***** Available data *****
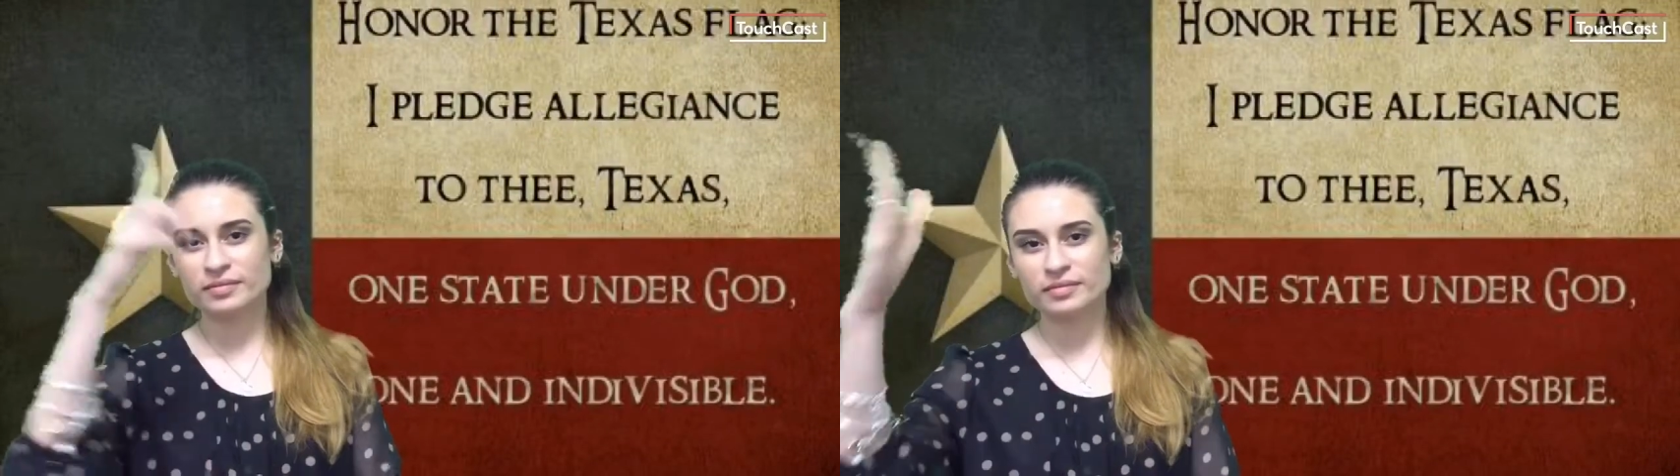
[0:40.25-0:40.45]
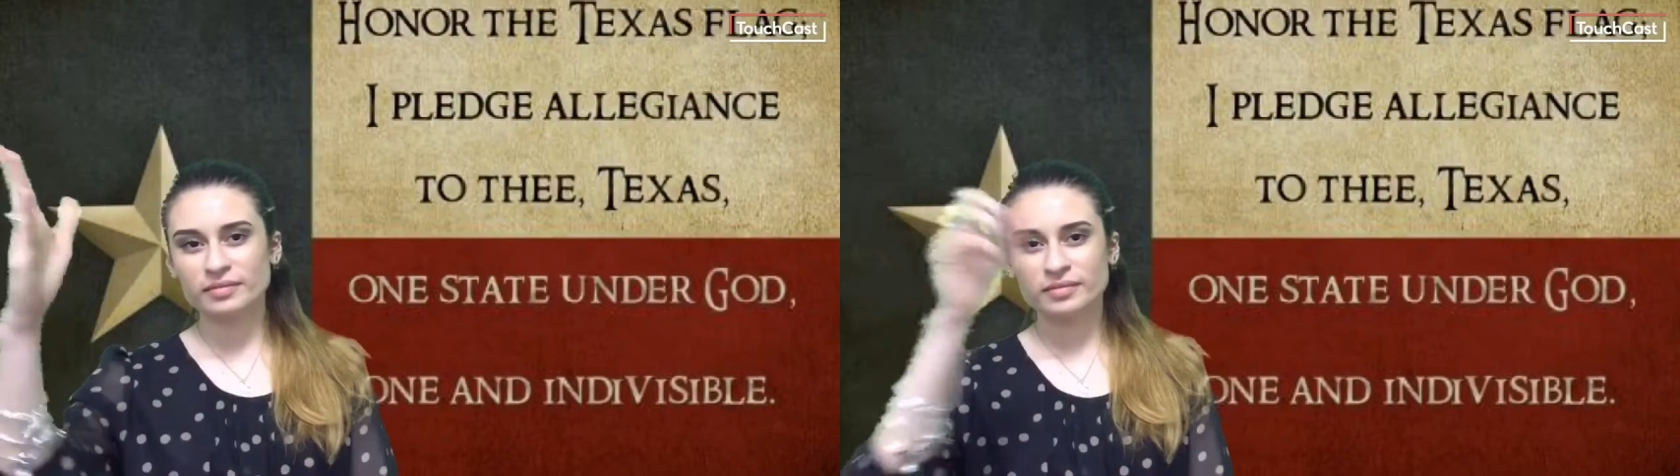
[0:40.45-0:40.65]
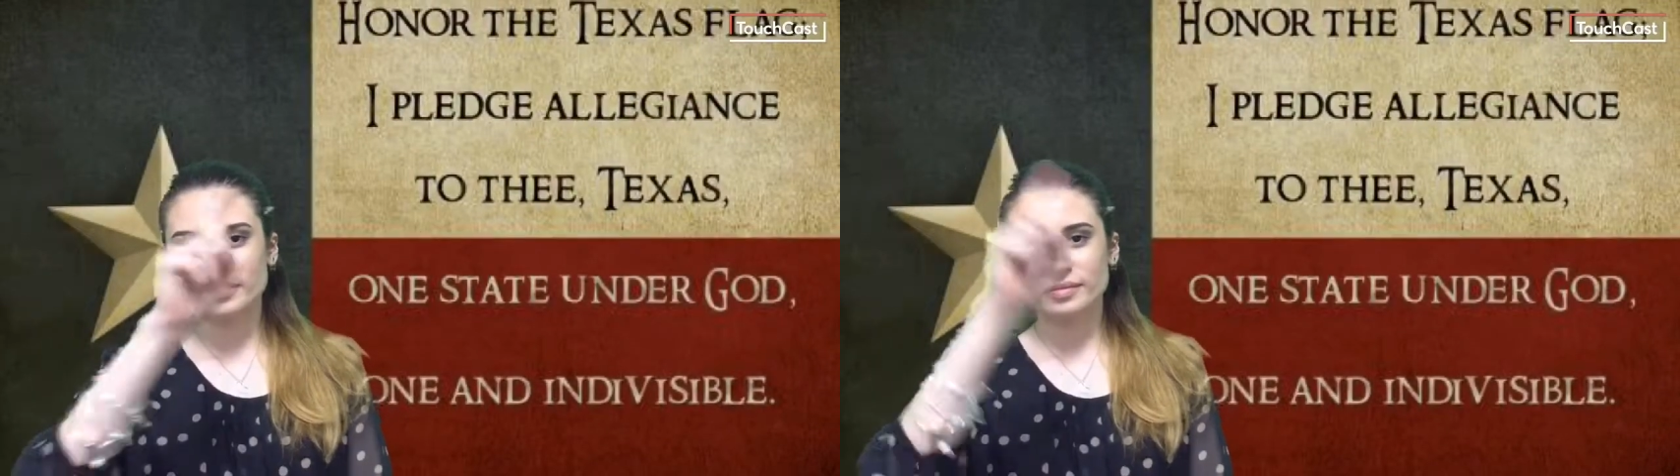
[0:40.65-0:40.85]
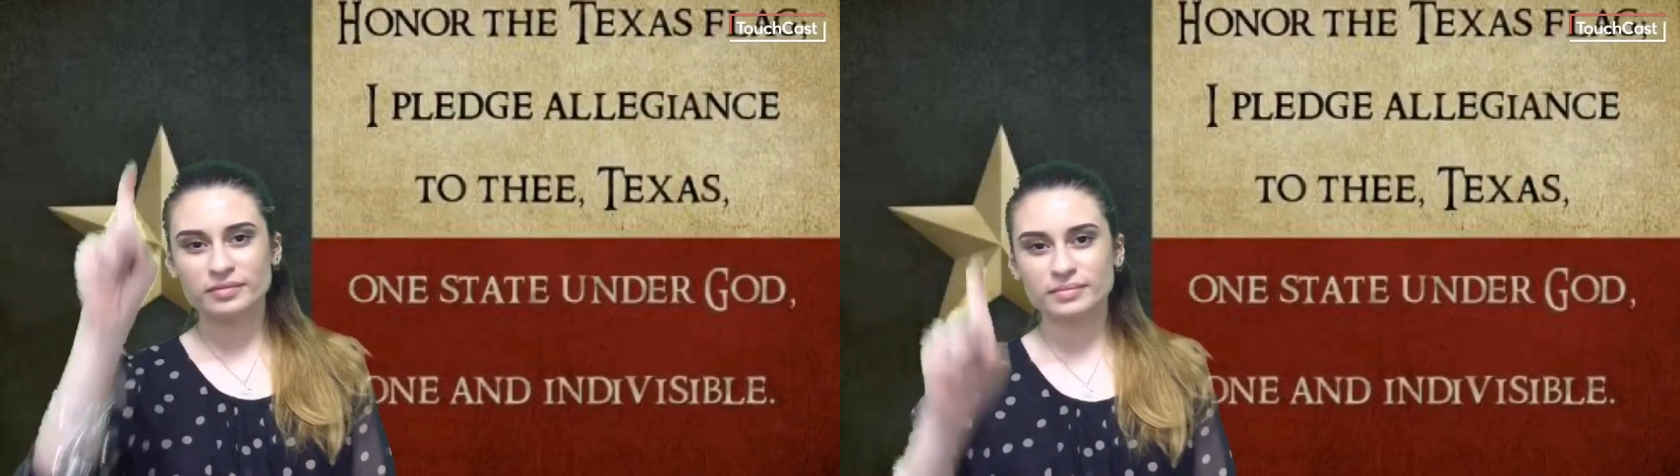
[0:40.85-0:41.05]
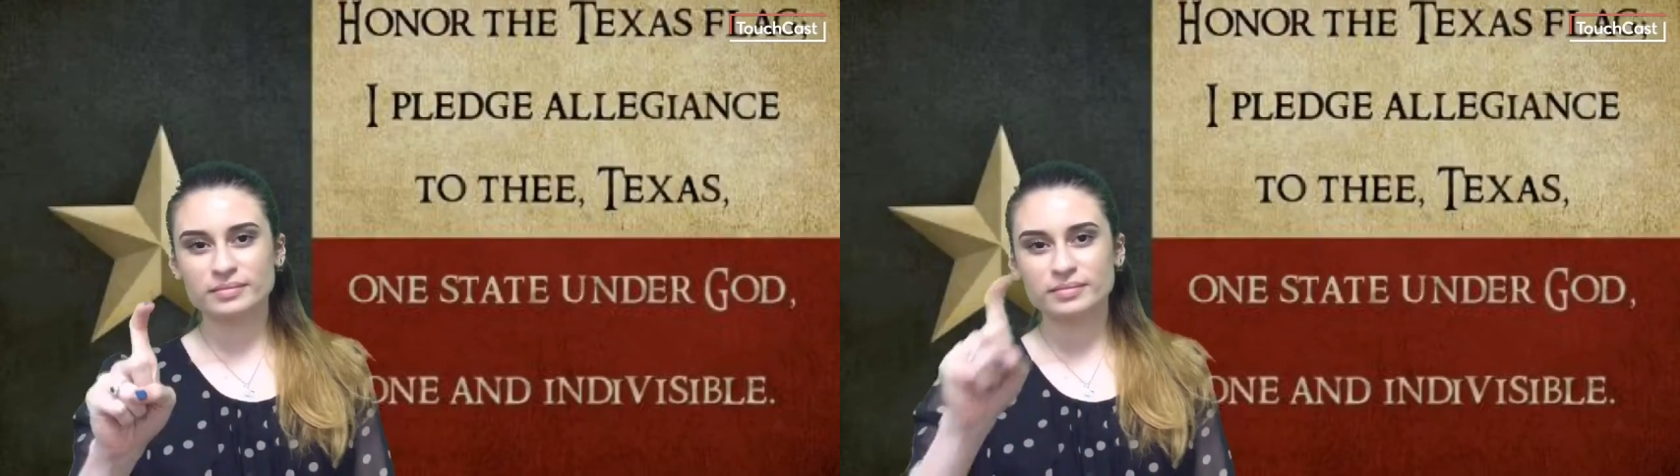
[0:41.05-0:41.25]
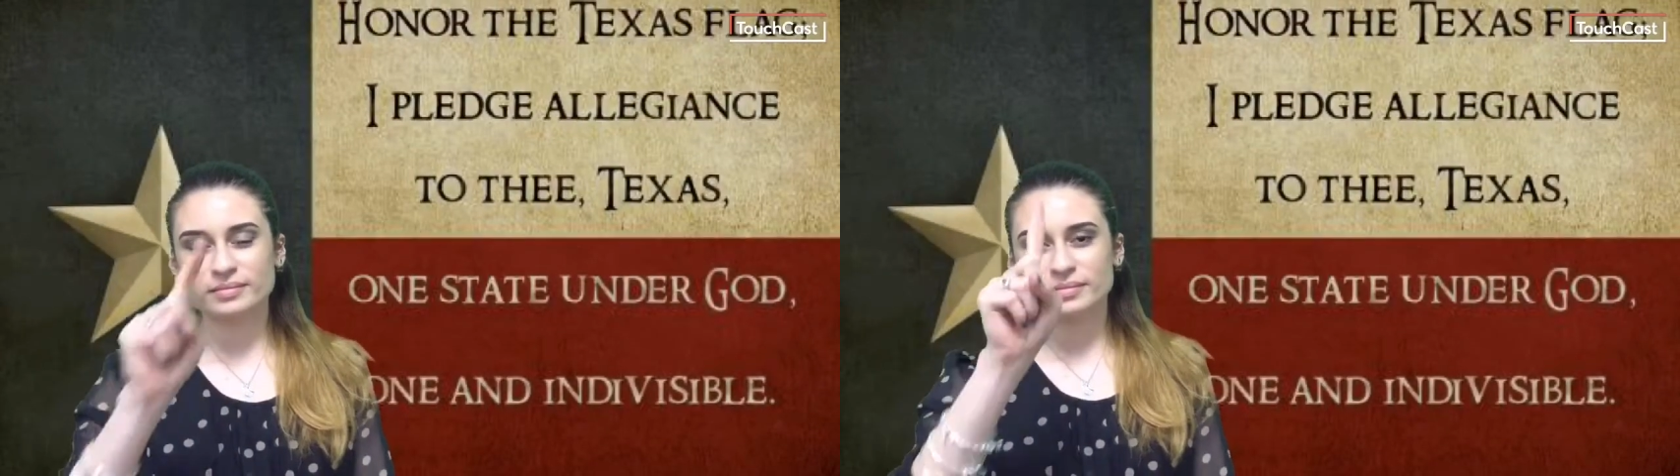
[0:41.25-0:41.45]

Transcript: to thee, Texas,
*****
* _What is expected_
With the pictures removed, set down every line of the listing above exactly.

* _Response to the exercise_
[0:40.25-0:40.45]
[0:40.45-0:40.65]
[0:40.65-0:40.85]
[0:40.85-0:41.05]
[0:41.05-0:41.25]
[0:41.25-0:41.45]

Transcript: to thee, Texas,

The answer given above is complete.